A Mixed Model Approach to Forecasting CO2 Emissions from Sudan’s Energy Sector

Maria H. Mohamed; Altaiyb Omer Ahmed Mohmmed; Mohammedelameen Eissa Qurashi; Mubarak H. Elhafian

doi:10.4236/jdaip.2026.142014

Journal of Data Analysis and Information Processing > Vol.14 No.2, May 2026

A Mixed Model Approach to Forecasting CO₂ Emissions from Sudan’s Energy Sector

Maria H. Mohamed^1,2

, Altaiyb Omer Ahmed Mohmmed¹, Mohammedelameen Eissa Qurashi¹, Mubarak H. Elhafian¹
¹Department of Statistics, Faculty of Science, Sudan University of Science & Technology, Khartoum, Sudan.
²College of Business Administration, University of Hail, Hail, Saudi Arabia.
DOI: 10.4236/jdaip.2026.142014 PDF HTML XML 32 Downloads 142 Views

Abstract

The study models annual (1970-2023) percentages of energy-related CO₂ emissions in Sudan using ARIMA for the mean process and ARCH for conditional variance. After differencing to attain stationarity, several ARIMA ranks are compared; residual heteroskedasticity motivates an ARCH extension. The authors finally adopt an ARCH (2) specification and generate 10-year forecasts. They conclude that the ARCH (2) model better captures volatility and yields more reliable predictions than the tested ARIMA alternatives.

Keywords

ARCH, ARIMA, Dioxide Emissions, Energy Sector

Share and Cite:

Mohamed, M.H., Mohmmed, A.O.A., Qurashi, M.E. and Elhafian, M.H. (2026) A Mixed Model Approach to Forecasting CO₂ Emissions from Sudan’s Energy Sector. Journal of Data Analysis and Information Processing, 14, 278-287. doi: 10.4236/jdaip.2026.142014.

1. Introduction

The energy sector is one of the most important economic sectors. It contributes significantly to the economic development of countries. With the large population growth and the population trend towards urbanization, the need for energy has increased [1]. Energy plays a pivotal role in poverty reduction, women’s empowerment, sustainable development, and public health. Managing energy demand and reducing greenhouse gas emissions are among the most important challenges facing many countries [2]. The energy sector in Sudan is facing several major problems, including power outages and weak energy infrastructure [3]. There are some environmental impacts resulting from obtaining energy sources, such as deforestation and land degradation resulting from obtaining firewood. This leads to environmental degradation and energy scarcity [4]. In general, energy sources are divided into two types: conventional energy (biomass, petroleum products, and electricity) and non-conventional energy (solar energy, wind energy, hydropower, etc.). Sudan enjoys a relative abundance of sunlight, solar radiation, moderate wind speeds, hydropower, and biomass energy [5].

2. Method

The ARCH (p) model is the first model of conditional autoregressive heteroskedasticity, where changes in volatility over time can be modeled [6]. The autoregressive conditional heteroscedasticity model was proposed by Engel in 1982 for use in modeling the heteroscedasticity of a time series [7]. Therefore, it is important to consider the fact that the conditional variance may be significantly influenced by the squared values of the residual series from previous periods [8]. This allows us to clarify the conditional heteroskedasticity in the data series ( $ε_{t - 1}^{2}, ε_{t - 2}^{2}, ε_{t - p}^{2}$ ) and explain the persistence of volatility within it [9].
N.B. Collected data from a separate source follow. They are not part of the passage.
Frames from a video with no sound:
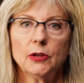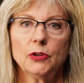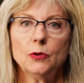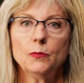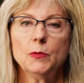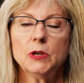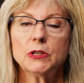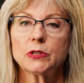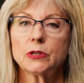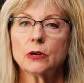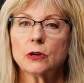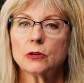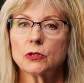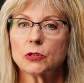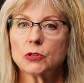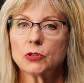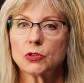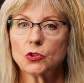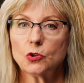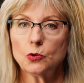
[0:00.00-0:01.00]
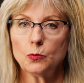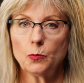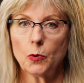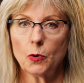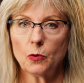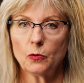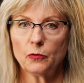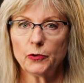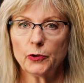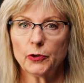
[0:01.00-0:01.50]
You may start to stoop
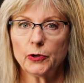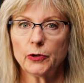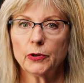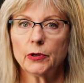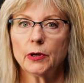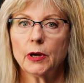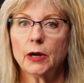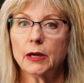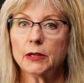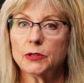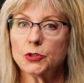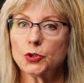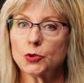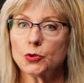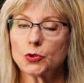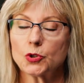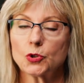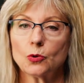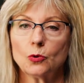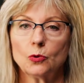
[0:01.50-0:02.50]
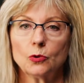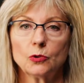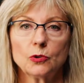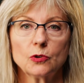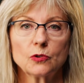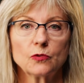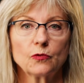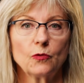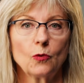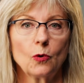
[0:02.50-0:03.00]
over, hunch your
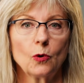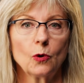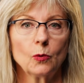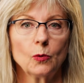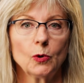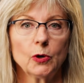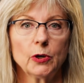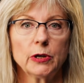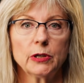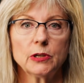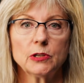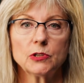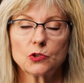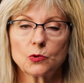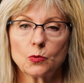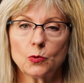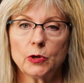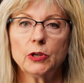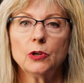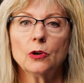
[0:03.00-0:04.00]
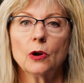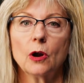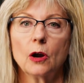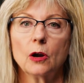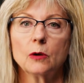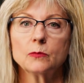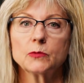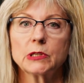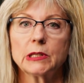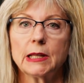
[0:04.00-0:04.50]
shoulders forward, and swing your
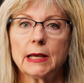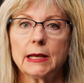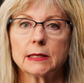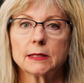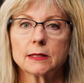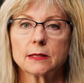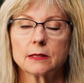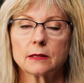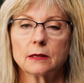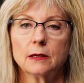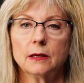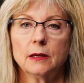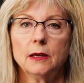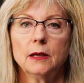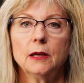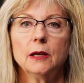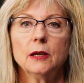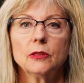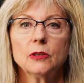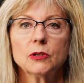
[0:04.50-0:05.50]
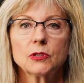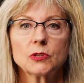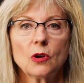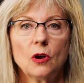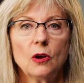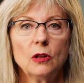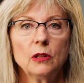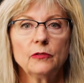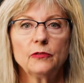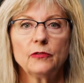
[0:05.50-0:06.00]
arms less. This
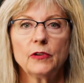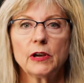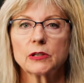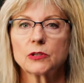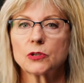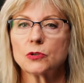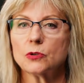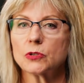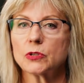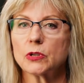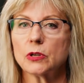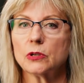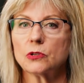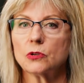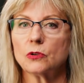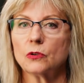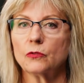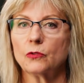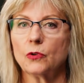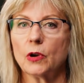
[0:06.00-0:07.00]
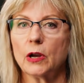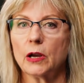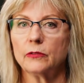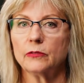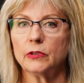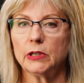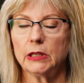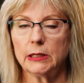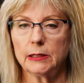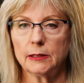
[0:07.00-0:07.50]
all affects your center of
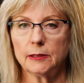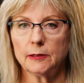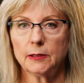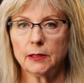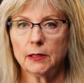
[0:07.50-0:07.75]
gravity.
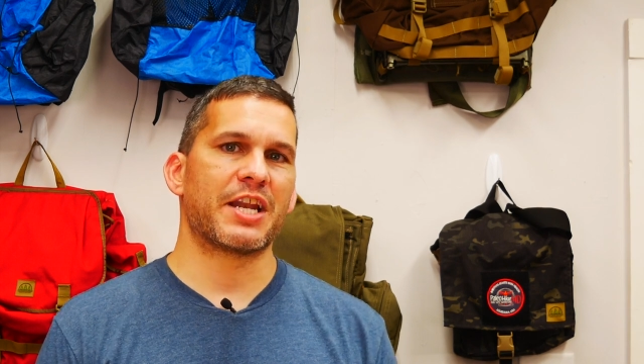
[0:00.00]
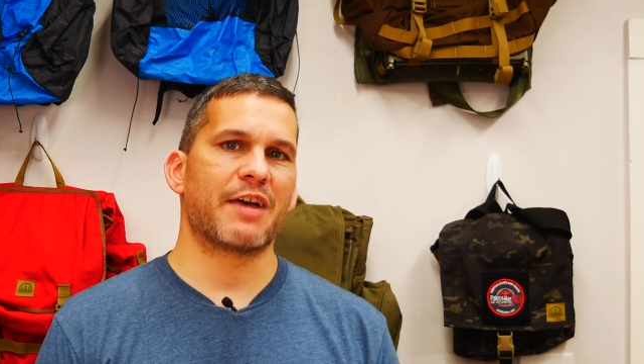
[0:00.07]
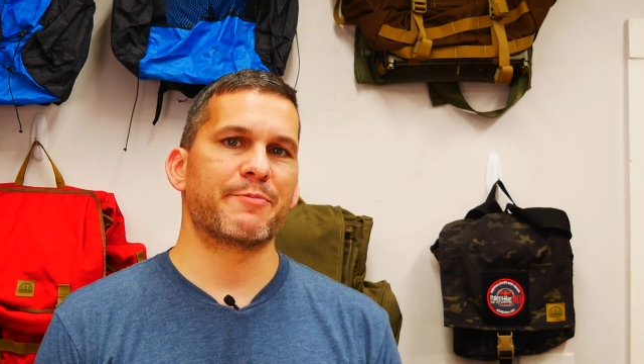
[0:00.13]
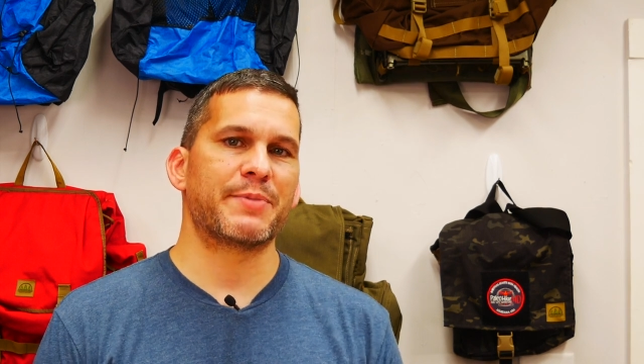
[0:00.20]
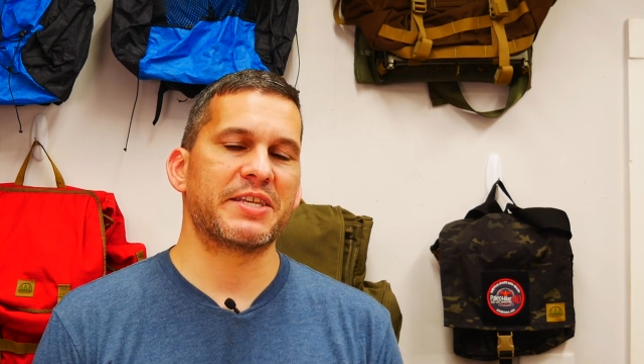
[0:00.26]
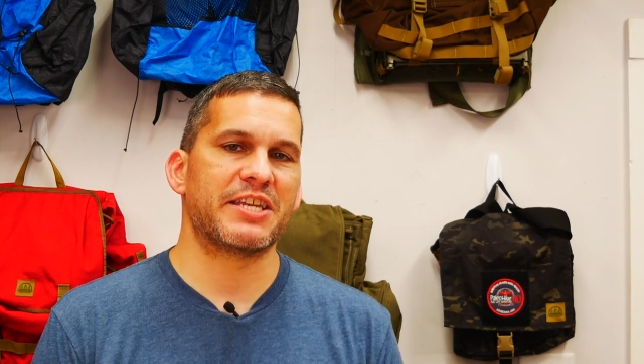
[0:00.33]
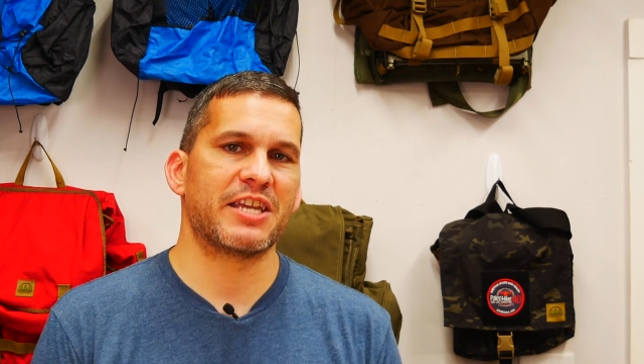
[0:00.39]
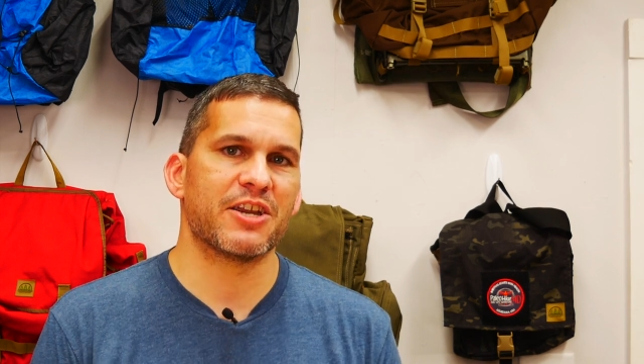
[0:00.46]
I've
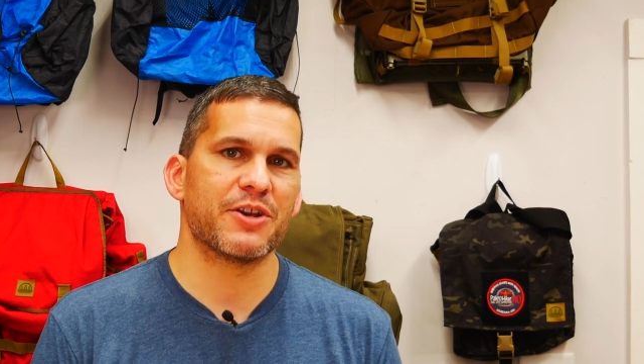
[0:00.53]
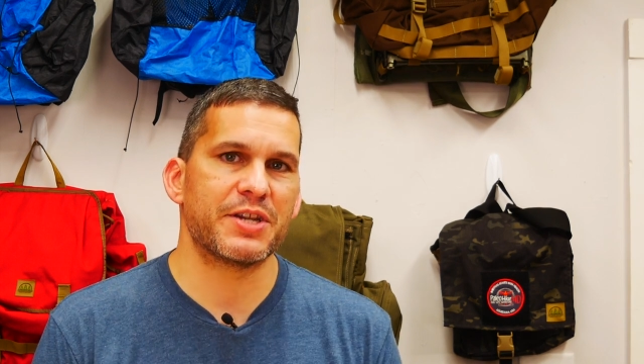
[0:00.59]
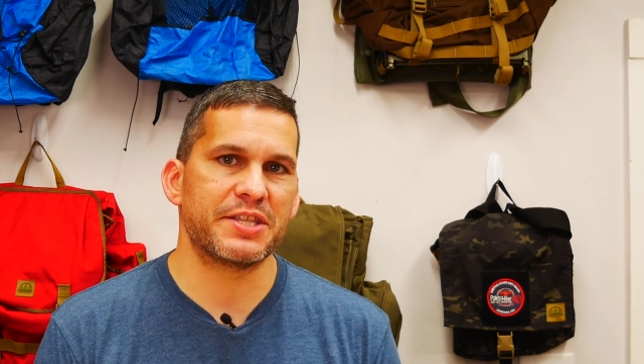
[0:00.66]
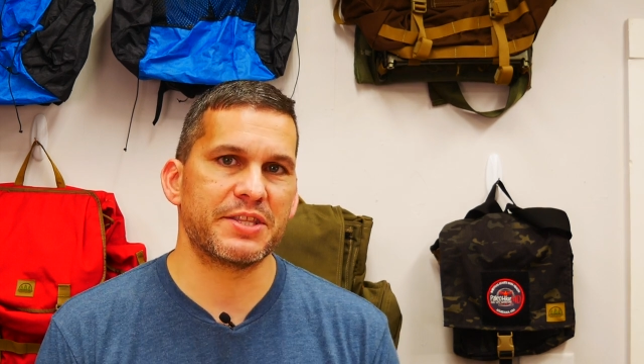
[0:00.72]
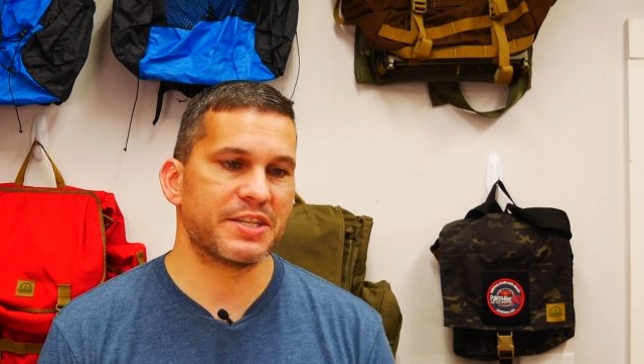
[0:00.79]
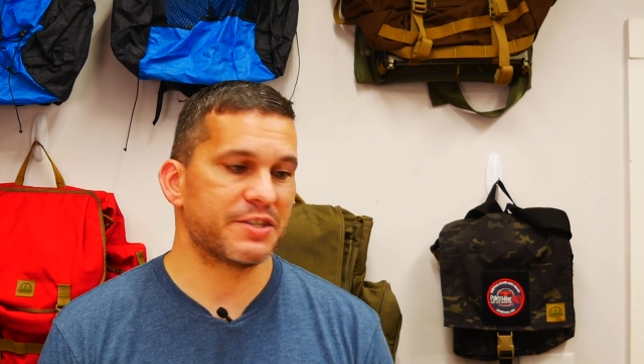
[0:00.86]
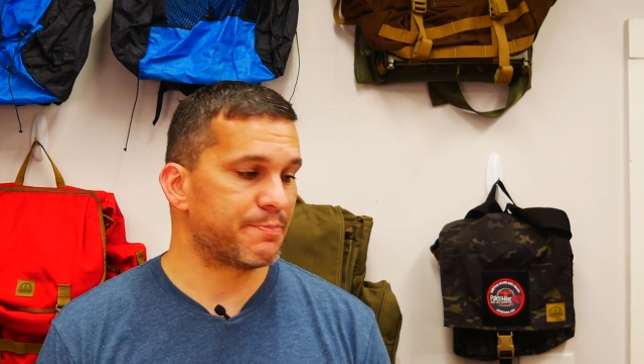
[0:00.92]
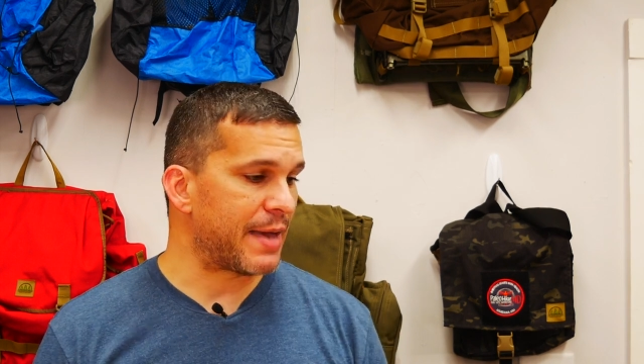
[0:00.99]
been
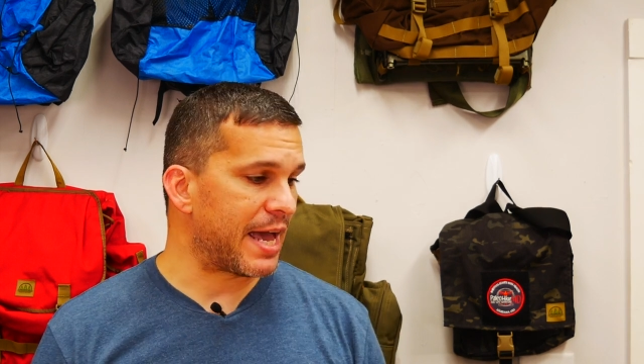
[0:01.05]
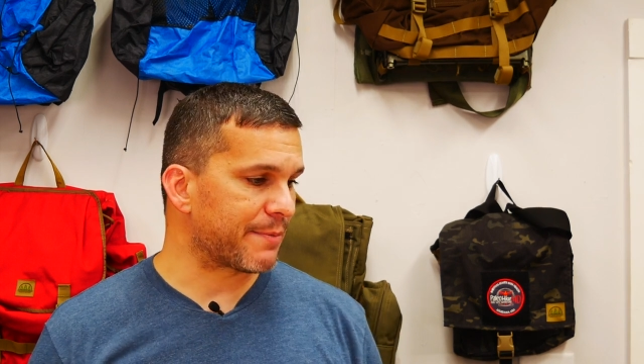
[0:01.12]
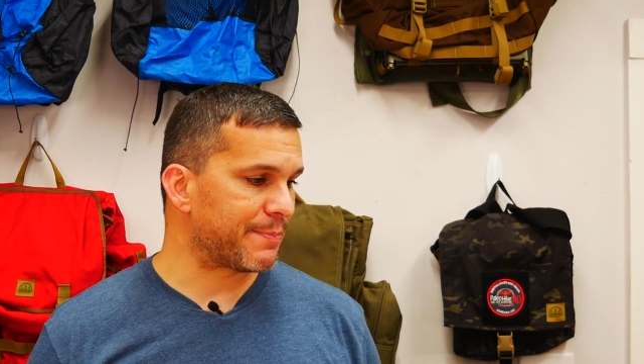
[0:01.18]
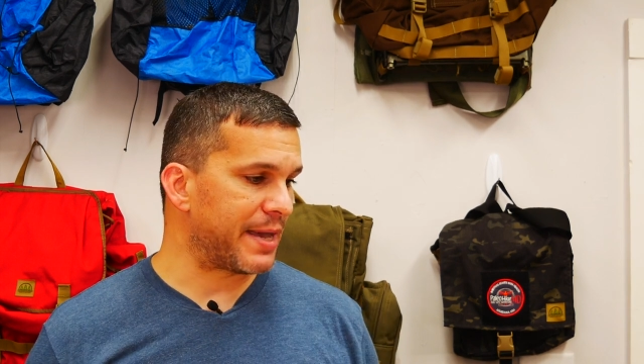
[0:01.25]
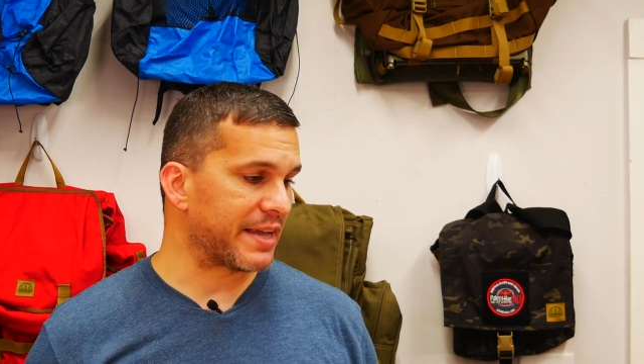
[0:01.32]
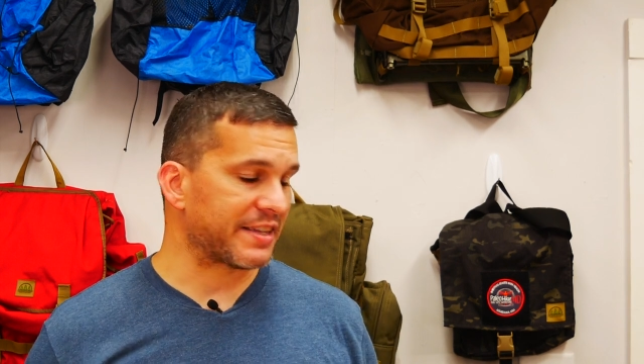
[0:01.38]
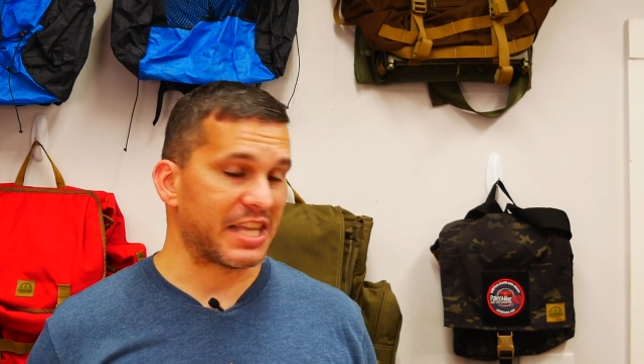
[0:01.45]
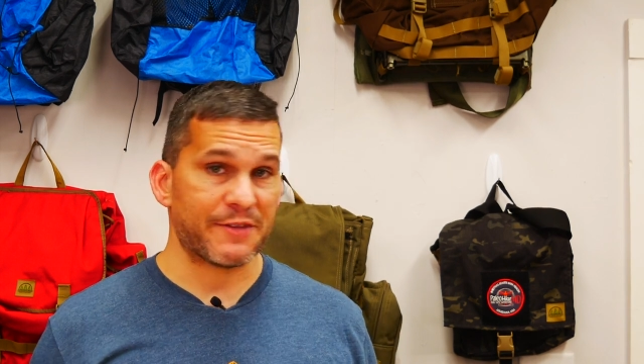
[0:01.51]
carrying this
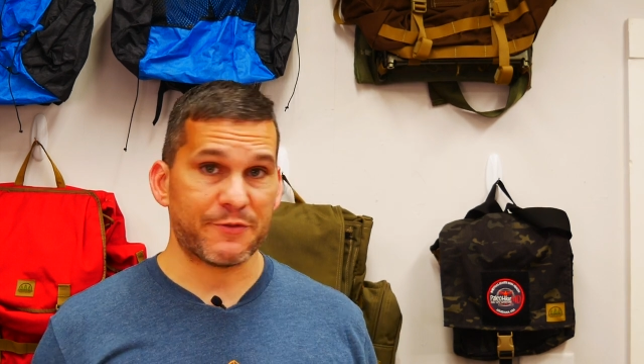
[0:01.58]
backpack now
The ARCH (p) model can be defined according to the following formula [10]:

$ε_{t} = \sqrt{α_{0} + α_{1} ε_{t - 1}^{2} + \dots + α_{p} ε_{t - k}^{2}}$ (1)

$h_{t} = α_{0} + α_{1} ε_{t - 1}^{2} + \dots + α_{p} ε_{t - k}^{2}$ (2)

$ε_{t} = z_{t} \sqrt{h_{t}}$ (3)

where,

$α_{0} > 0, α_{1} \geq 0$ $i = 1, \dots, p$

$z_{t}$ : They are independent random variables that follow a standard normal distribution for the time series $ε_{t}$ and it has the following properties:

$z_{t} ≅ i i d (0, 1)$

$E (z_{t}^{2}) = σ_{z}^{2}, E (z_{t}) = 0$

In general

$z_{t}$ represents a set of independent random variables with a standard normal distribution.

$h_{t}$ represents a positive linear function of the squares of past observations for $ε_{t}$ , or

$(ε_{t}, ε_{t - 1} ε_{t - 2} ε_{t - p})$

These models are characterized by having a mean equal to zero, with variances that are non-constant and conditional on the past. In this way, a regression model with errors following the ARCH model has been introduced [11].

This model and its various developments are considered an important means of describing change over time [12].

3. Results and Discussion

The data used in this research represents a time series of (54) observations for a number of variables related to carbon dioxide emissions in Sudan for the period from 1970 to 2023, including energy, which were obtained from the official website of the World Bank. The percentage of carbon dioxide emissions from the energy sector is 7.4% million tons out of the total emissions across all sectors.

Figure 1 shows that the behavior of the chain is non-linear and tends to be exponential with no stationarity in the variable. To test the stationarity, the unit root test is used. The unit root test is used to examine the properties of the chain and to ensure the stationarity of the series, and to determine the rank of integration and the rank of differences using the Dickey-Fuller test.

Figure 1. Percentage of carbon dioxide emissions from energy.

Table 1 shows the result of the Dickey-Fuller expanded test to test the stationarity of the series of the percentage of carbon dioxide emissions emitted from energy. The test was carried out at level under three specifications: intercept and trend, intercept only, and without intercept and trend. The results show that the series is stationary for the intercept and trend, but not for the trend and without. In general, we say that the series is non-stationary (the series must stabilize in all its stages).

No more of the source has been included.